Background information
- Origin: Las Vegas, Nevada, U.S.
- Genres: indie rock, alternative rock
- Years active: 2004–present
- Members: Melissa Marth (Rhodes, vocals), Ryan Marth (guitar, vocals), Jeff Ford (bass, guitar, vocals), Brandon Johnson (drums), Andrew Karasa (guitar)
- Past members: Timothy Styles (bass, vocals), Mike McDonald (drums, vocals), Rick Miller (bass)
- Website: www.thebigfriendlycorporation.com

= The Big Friendly Corporation =

American indie rock band

The Big Friendly Corporation is an indie rock band from Las Vegas, Nevada formed by Ryan Marth and is part of the indie music scene in Las Vegas. Since its formation, the band has acquired members Melissa Marth (keyboards and younger sister to Ryan), Jeff Ford (bass, guitars), Timothy Styles (bass), and newest member Brandon Johnson (drums).

== History ==
The band has released four official albums that include performances by the entire band, and one album recorded and released solely by band founder Ryan Marth. Ryan and Melissa Marth's middle sibling Tommy Marth also performed saxophone on the band's albums. Tommy, who died by suicide in 2012, was best known for his role as saxophonist for The Killers.

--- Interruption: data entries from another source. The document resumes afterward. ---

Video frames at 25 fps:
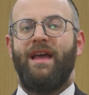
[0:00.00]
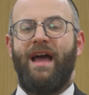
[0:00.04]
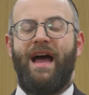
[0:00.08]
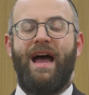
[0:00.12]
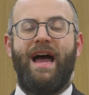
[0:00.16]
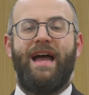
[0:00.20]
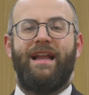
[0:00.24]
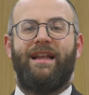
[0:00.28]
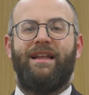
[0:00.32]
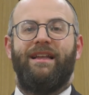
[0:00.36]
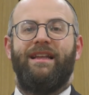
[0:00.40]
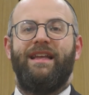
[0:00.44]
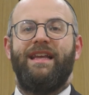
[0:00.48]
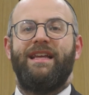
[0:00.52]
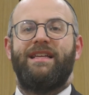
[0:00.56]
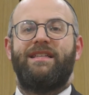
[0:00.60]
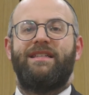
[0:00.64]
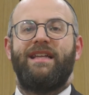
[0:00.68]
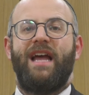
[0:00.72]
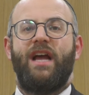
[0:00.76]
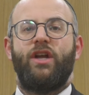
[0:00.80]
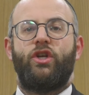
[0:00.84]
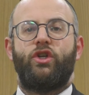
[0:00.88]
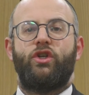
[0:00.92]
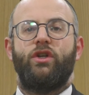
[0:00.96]
At least
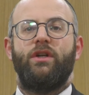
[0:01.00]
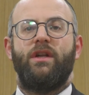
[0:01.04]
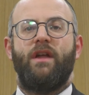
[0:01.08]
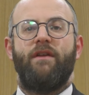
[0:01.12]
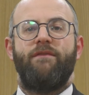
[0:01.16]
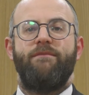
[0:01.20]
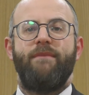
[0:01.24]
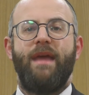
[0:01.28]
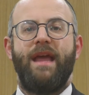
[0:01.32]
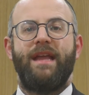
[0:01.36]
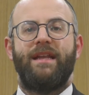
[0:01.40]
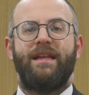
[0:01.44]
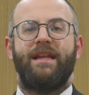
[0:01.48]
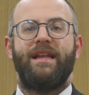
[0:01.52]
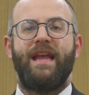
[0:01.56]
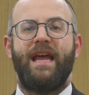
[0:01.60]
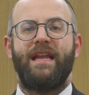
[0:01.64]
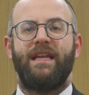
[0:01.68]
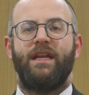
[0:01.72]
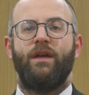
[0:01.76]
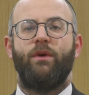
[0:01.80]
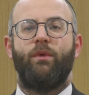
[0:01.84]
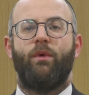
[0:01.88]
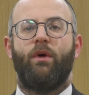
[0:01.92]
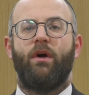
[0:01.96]
I shouldn't have made it
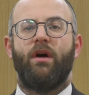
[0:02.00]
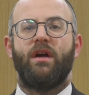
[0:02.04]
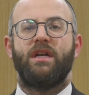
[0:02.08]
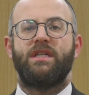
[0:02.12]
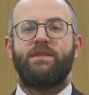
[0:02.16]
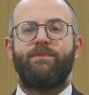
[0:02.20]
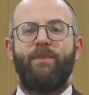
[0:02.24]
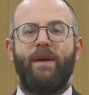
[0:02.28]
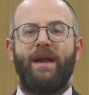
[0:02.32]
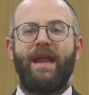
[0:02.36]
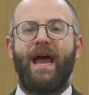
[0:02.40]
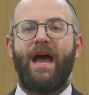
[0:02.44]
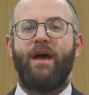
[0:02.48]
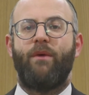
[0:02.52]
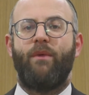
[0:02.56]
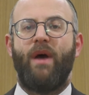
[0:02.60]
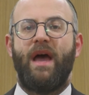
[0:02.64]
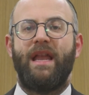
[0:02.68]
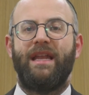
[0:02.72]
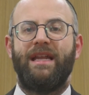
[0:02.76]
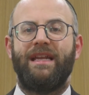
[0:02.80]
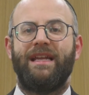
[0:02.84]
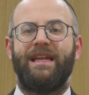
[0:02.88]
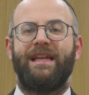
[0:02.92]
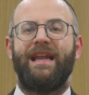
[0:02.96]
any worse, but I
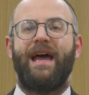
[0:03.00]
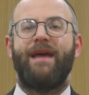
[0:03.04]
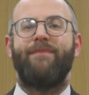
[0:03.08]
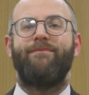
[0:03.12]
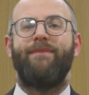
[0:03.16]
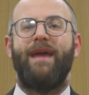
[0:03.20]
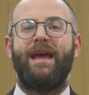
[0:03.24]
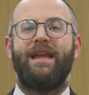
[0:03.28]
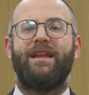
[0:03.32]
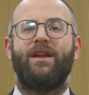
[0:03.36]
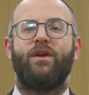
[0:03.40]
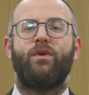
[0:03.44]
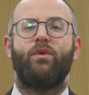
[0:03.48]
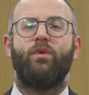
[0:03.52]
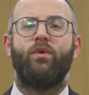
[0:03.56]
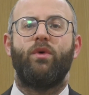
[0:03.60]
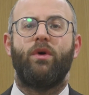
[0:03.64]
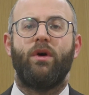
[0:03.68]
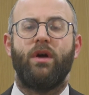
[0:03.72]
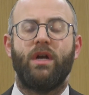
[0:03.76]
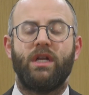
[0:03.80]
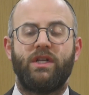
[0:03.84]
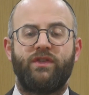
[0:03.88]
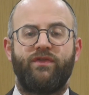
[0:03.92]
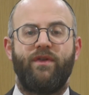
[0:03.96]
went in and I made it
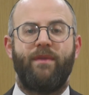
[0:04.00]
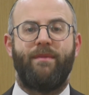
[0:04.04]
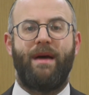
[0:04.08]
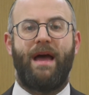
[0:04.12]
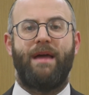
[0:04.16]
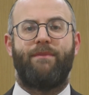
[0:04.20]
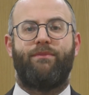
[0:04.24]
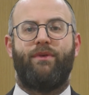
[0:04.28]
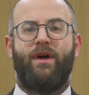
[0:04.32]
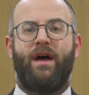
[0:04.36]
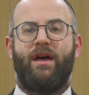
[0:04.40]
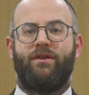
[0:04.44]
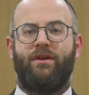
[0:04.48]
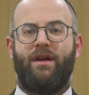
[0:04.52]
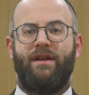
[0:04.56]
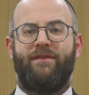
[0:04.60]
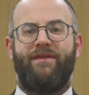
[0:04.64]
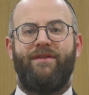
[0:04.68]
worse for my brethren.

In September 2013, the band performed their final show with bassist Tim Styles, who after five years with Big Friendly announced he’d be leaving to focus on his family and his other band, Skorchamenza. The show was held at the Dillinger in Boulder City, Nevada. Big Friendly closed out the show with a solo performance by Styles who sang a cover version of Ty Segall's "Goodbye Bread." Soon after, the band told Las Vegas Weekly's Leslie Ventura that they would be returning to their roots as a foursome, with guitarist Jeff Ford reprising his role as bass player.

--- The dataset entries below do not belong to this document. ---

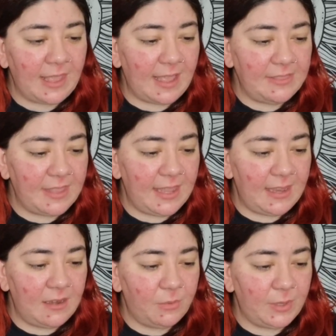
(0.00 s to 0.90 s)
and
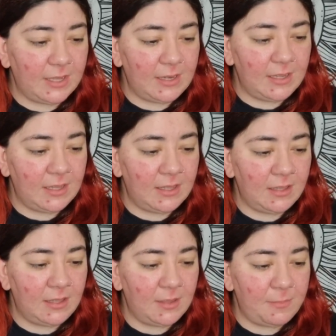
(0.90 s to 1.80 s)
then we're
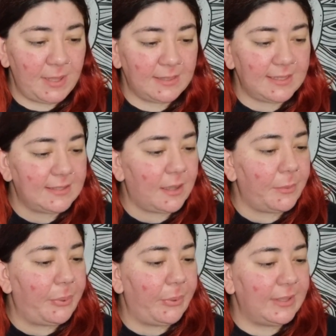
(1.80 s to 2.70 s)
gonna pick this
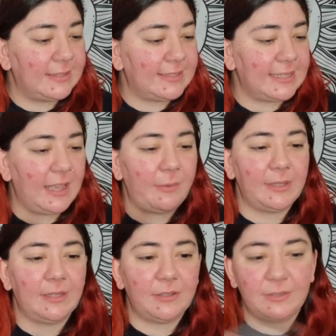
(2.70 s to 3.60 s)
up and see how it
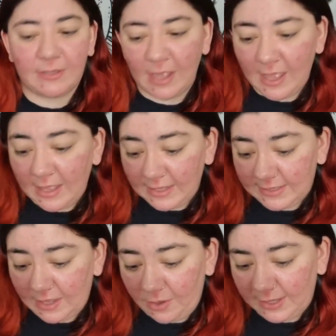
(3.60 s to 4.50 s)
goes.
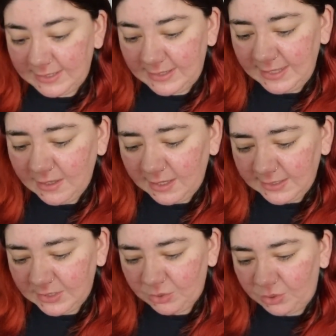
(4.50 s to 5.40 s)
So I think I
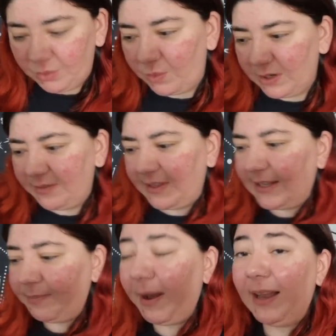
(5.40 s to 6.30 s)
saw one of
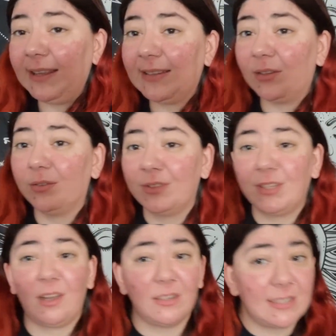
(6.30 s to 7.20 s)
these palettes on
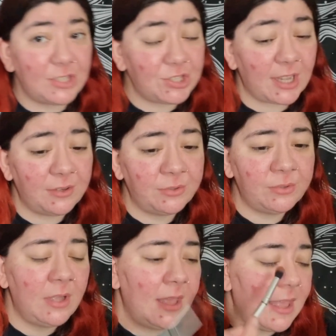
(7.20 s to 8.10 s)
Tati's
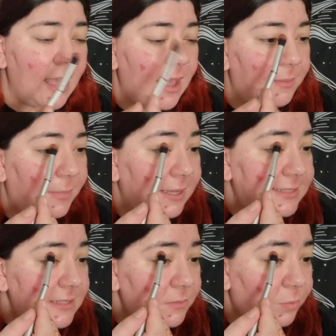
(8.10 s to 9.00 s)
channel. I
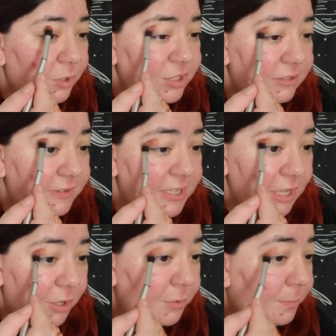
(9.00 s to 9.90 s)
didn't watch the
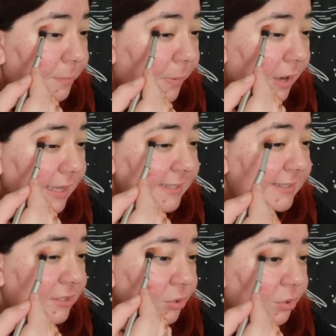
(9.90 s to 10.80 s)
video, but I
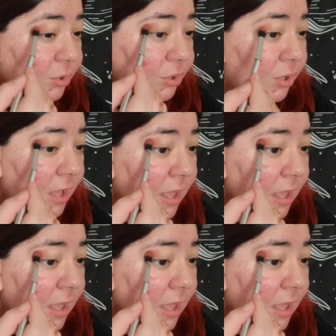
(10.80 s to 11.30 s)
saw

On April 29, 2017, The Big Friendly Corporation returned to the stage after a long hiatus, to perform music from Carry On, Carrion, a double vinyl album the band released earlier that month. They were joined on stage by new guitarist (and Melissa Marth's husband) Andrew Karasa of The Clydesdale, and Dustin Apodaca of Dusty Rhodes and the River Band.

The 24-song double album was recorded and mixed by Karasa over a period of five years, beginning with the death of Tommy Marth, and was released on the fifth anniversary of his death. It serves as what the band describes as "a diary of our grieving process [over the past 5 years]", and includes guest performances from members of the Las Vegas music community, including Halloween Town's Ryan Pardey and Black Camaro's Tom Miller.

==Albums==

===Studio albums===
- Carry On, Carrion (2017)
- Nocturne (2012)
- ...And So It Goes (2010)
- Building Better Machines To Replace Us All (2007)

===Unofficial release===
- Analog Prototypes vol. 1 (2004)

==Big Friendly Radio==
As an offshoot of the band, bassist Timothy Styles and keyboardist Melissa Marth formed a web series they named Big Friendly Radio (BFR). The show, which premiered on December 18, 2011, is designed to premiere news about the band and for invited guests to make their own respective announcements. The one-hour show is divided into two segments. In the first half-hour, Styles discusses random subjects with the guest while Marth acts as co-host before beginning the second half-hour segment, where Marth reads the news while Styles and the guest comment.

With Styles' departure from the band, Big Friendly Radio was left in the hands of the Marth siblings. Styles' final episode was a two-part program entitled Episode 69 (pt. 1 & 2): So Long, Timothy Styles.